● **Work instruction**
Transcribe the records below in full; pictures stay out of the copy.

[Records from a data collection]
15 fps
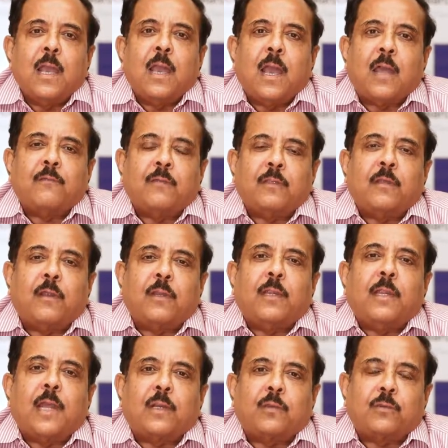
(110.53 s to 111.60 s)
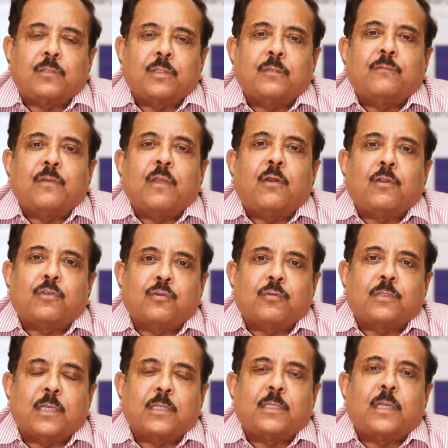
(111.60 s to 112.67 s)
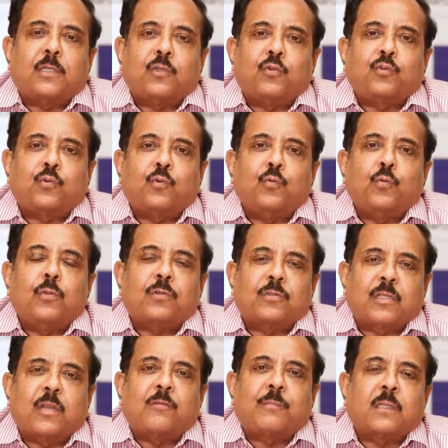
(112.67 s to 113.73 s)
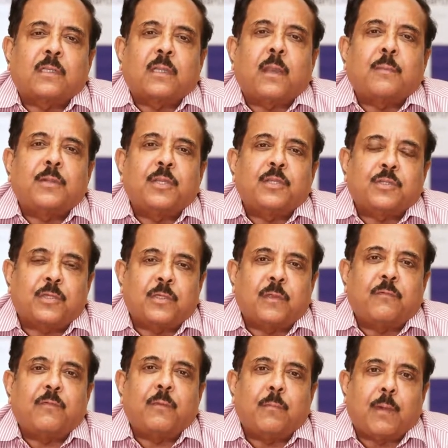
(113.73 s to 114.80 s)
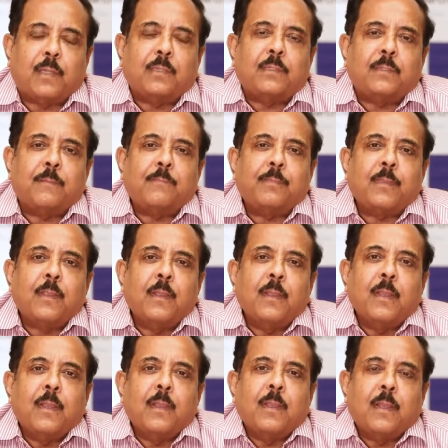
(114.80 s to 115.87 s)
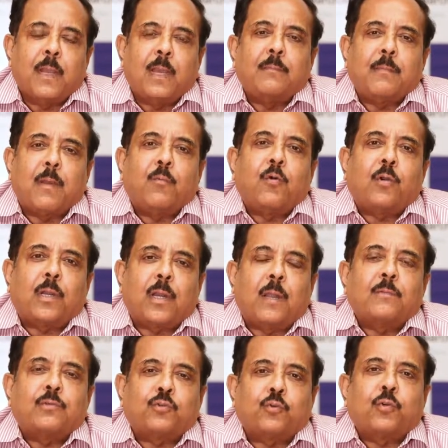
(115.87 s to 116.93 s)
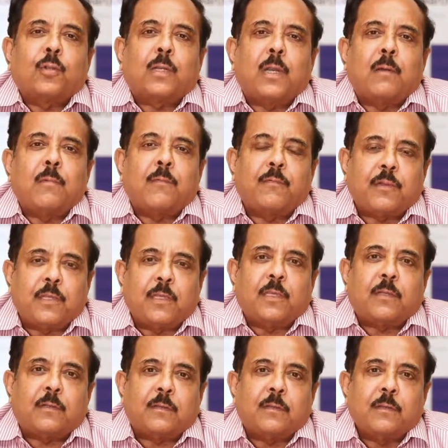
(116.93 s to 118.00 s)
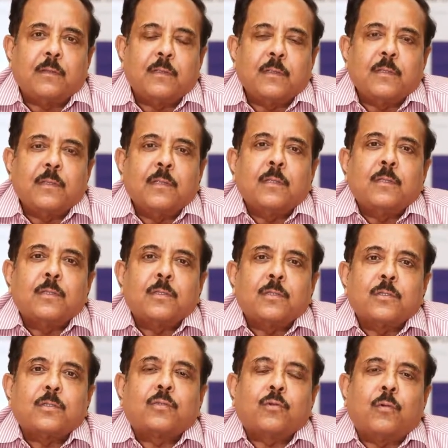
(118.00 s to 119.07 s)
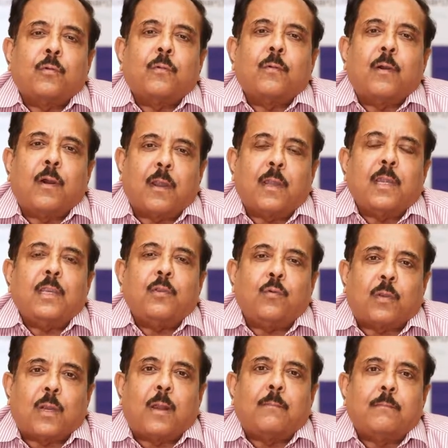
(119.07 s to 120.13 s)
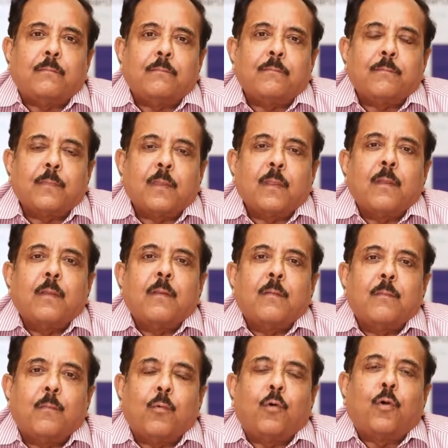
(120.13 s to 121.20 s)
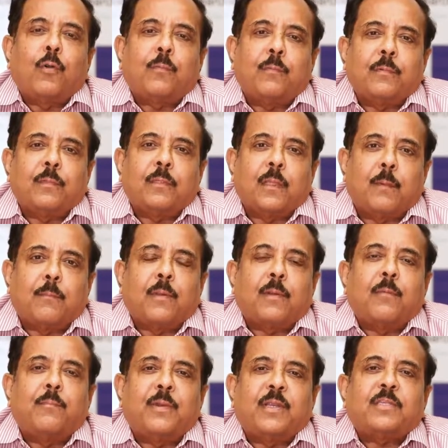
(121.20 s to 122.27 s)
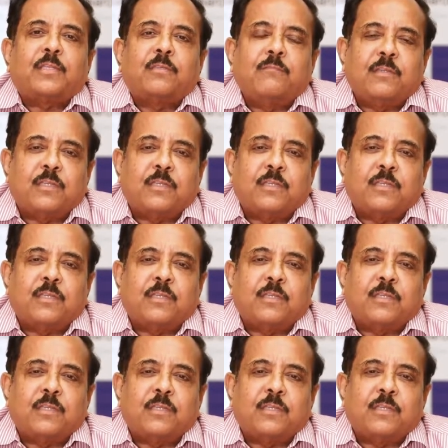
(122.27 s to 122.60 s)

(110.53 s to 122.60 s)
And with early diagnosis, we also say that you should do your self-examination every month and mammogram, sonogram every year. So early you come, more number of breasts we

● **Response below**
15 fps
(110.53 s to 111.60 s)
(111.60 s to 112.67 s)
(112.67 s to 113.73 s)
(113.73 s to 114.80 s)
(114.80 s to 115.87 s)
(115.87 s to 116.93 s)
(116.93 s to 118.00 s)
(118.00 s to 119.07 s)
(119.07 s to 120.13 s)
(120.13 s to 121.20 s)
(121.20 s to 122.27 s)
(122.27 s to 122.60 s)

(110.53 s to 122.60 s)
And with early diagnosis, we also say that you should do your self-examination every month and mammogram, sonogram every year. So early you come, more number of breasts we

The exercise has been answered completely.